### EXERCISE GOAL
Make an exact copy of all the entries, with the pictures left out.

(SUPPLIED ENTRIES begins)

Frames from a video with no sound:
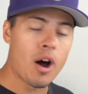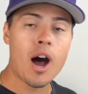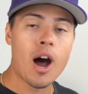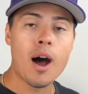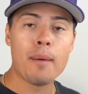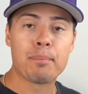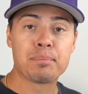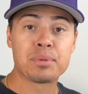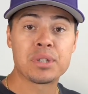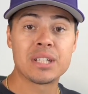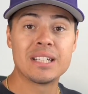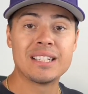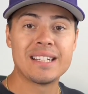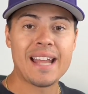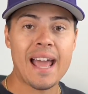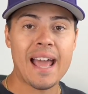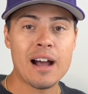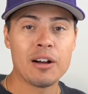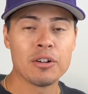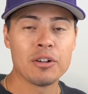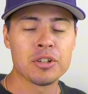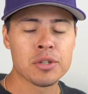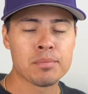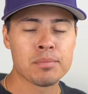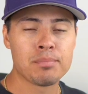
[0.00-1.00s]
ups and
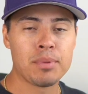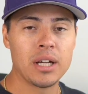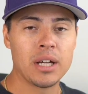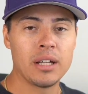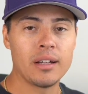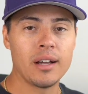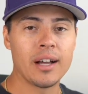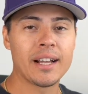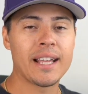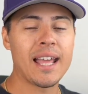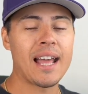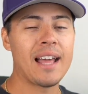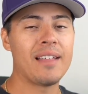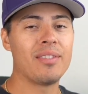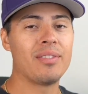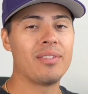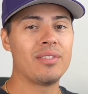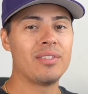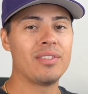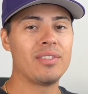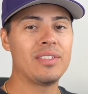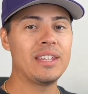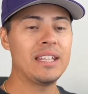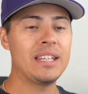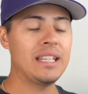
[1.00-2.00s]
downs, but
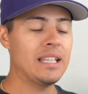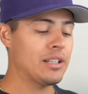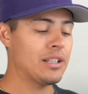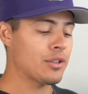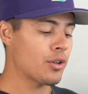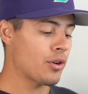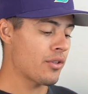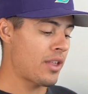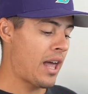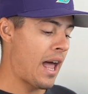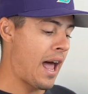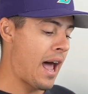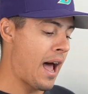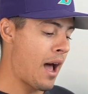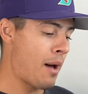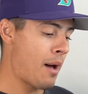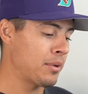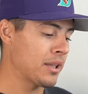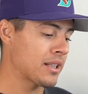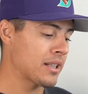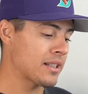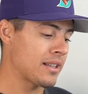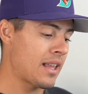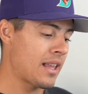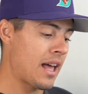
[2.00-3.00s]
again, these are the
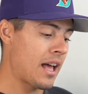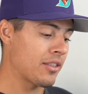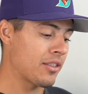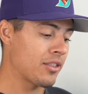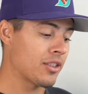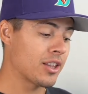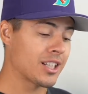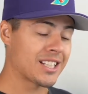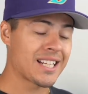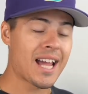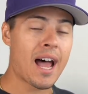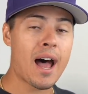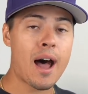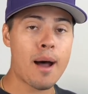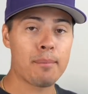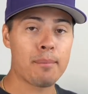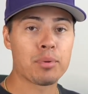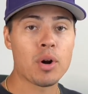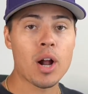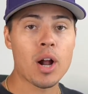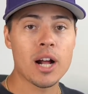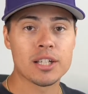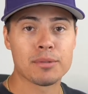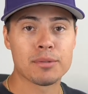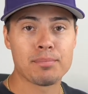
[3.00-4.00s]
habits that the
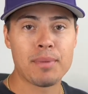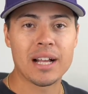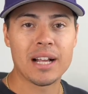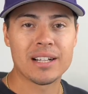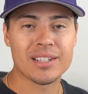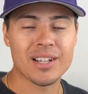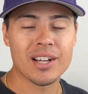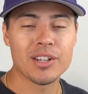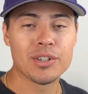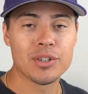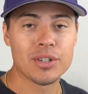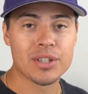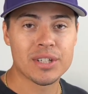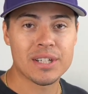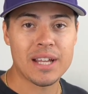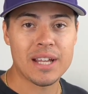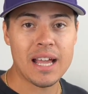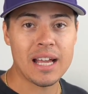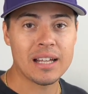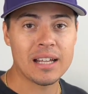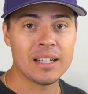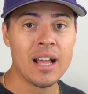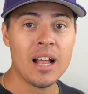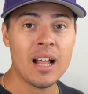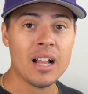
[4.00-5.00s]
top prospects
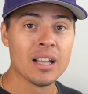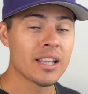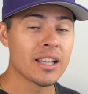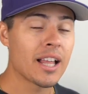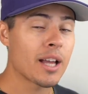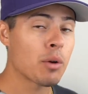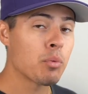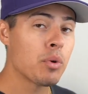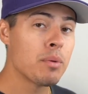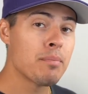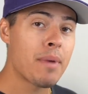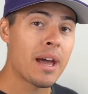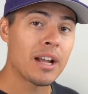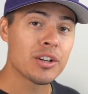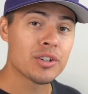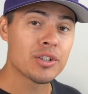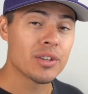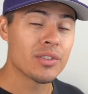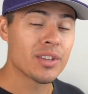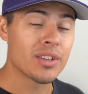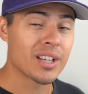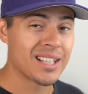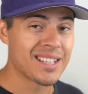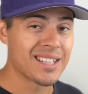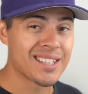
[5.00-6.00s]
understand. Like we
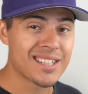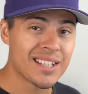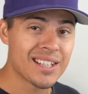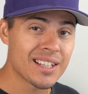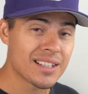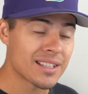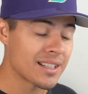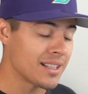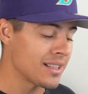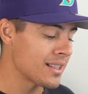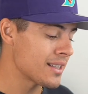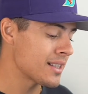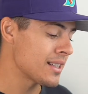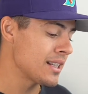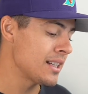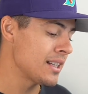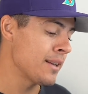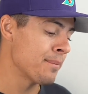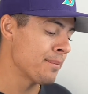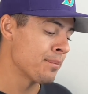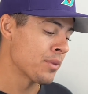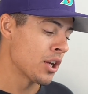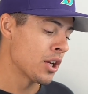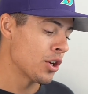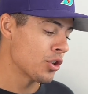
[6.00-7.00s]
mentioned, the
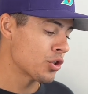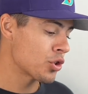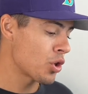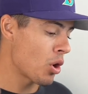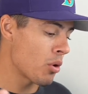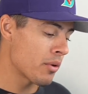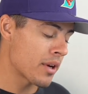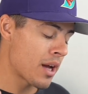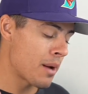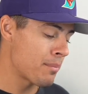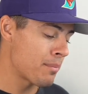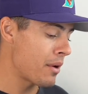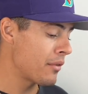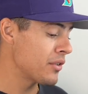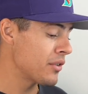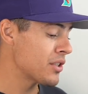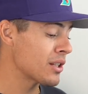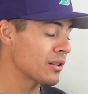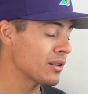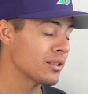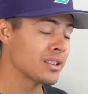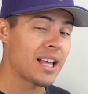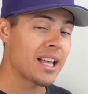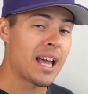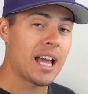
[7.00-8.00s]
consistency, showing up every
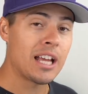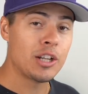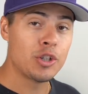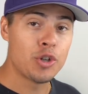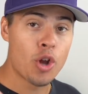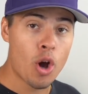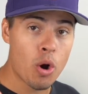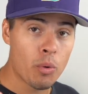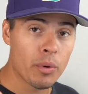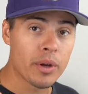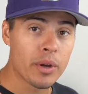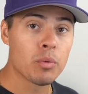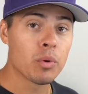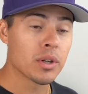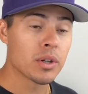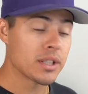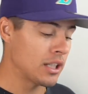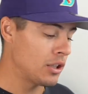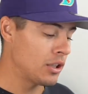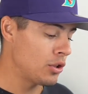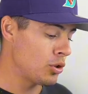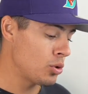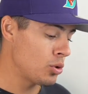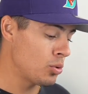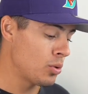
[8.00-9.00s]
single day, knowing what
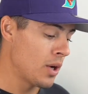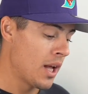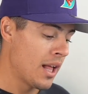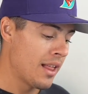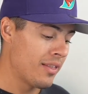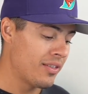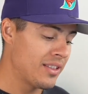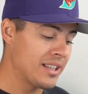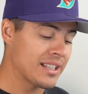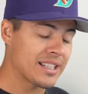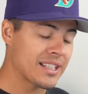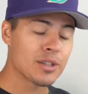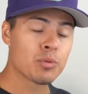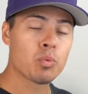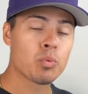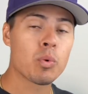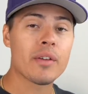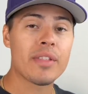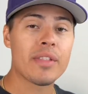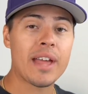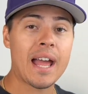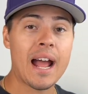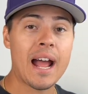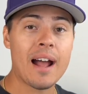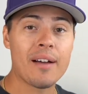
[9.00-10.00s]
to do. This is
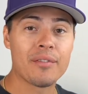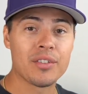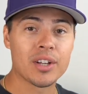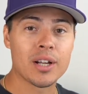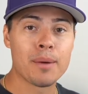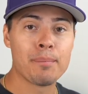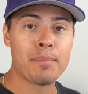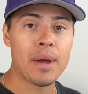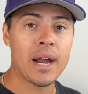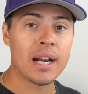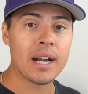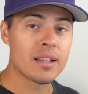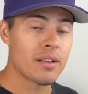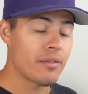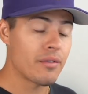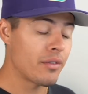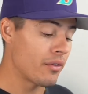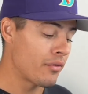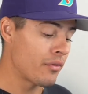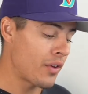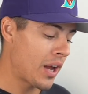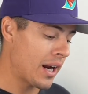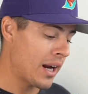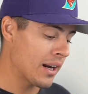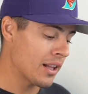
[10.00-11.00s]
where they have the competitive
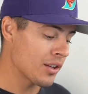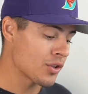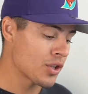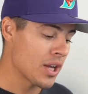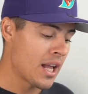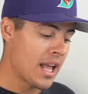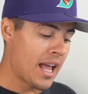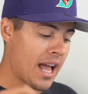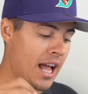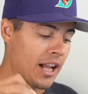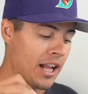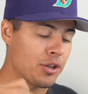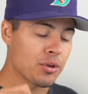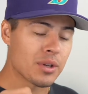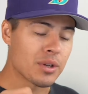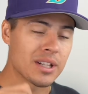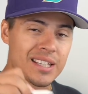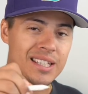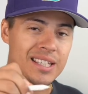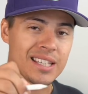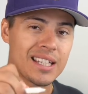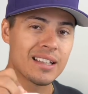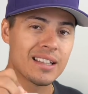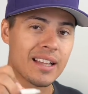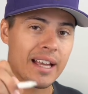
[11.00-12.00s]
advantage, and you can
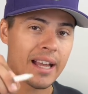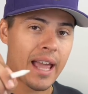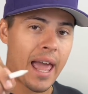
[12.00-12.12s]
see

(SUPPLIED ENTRIES ends)

### ANSWER FOR THE TASK
Frames from a video with no sound:
[0.00-1.00s]
ups and
[1.00-2.00s]
downs, but
[2.00-3.00s]
again, these are the
[3.00-4.00s]
habits that the
[4.00-5.00s]
top prospects
[5.00-6.00s]
understand. Like we
[6.00-7.00s]
mentioned, the
[7.00-8.00s]
consistency, showing up every
[8.00-9.00s]
single day, knowing what
[9.00-10.00s]
to do. This is
[10.00-11.00s]
where they have the competitive
[11.00-12.00s]
advantage, and you can
[12.00-12.12s]
see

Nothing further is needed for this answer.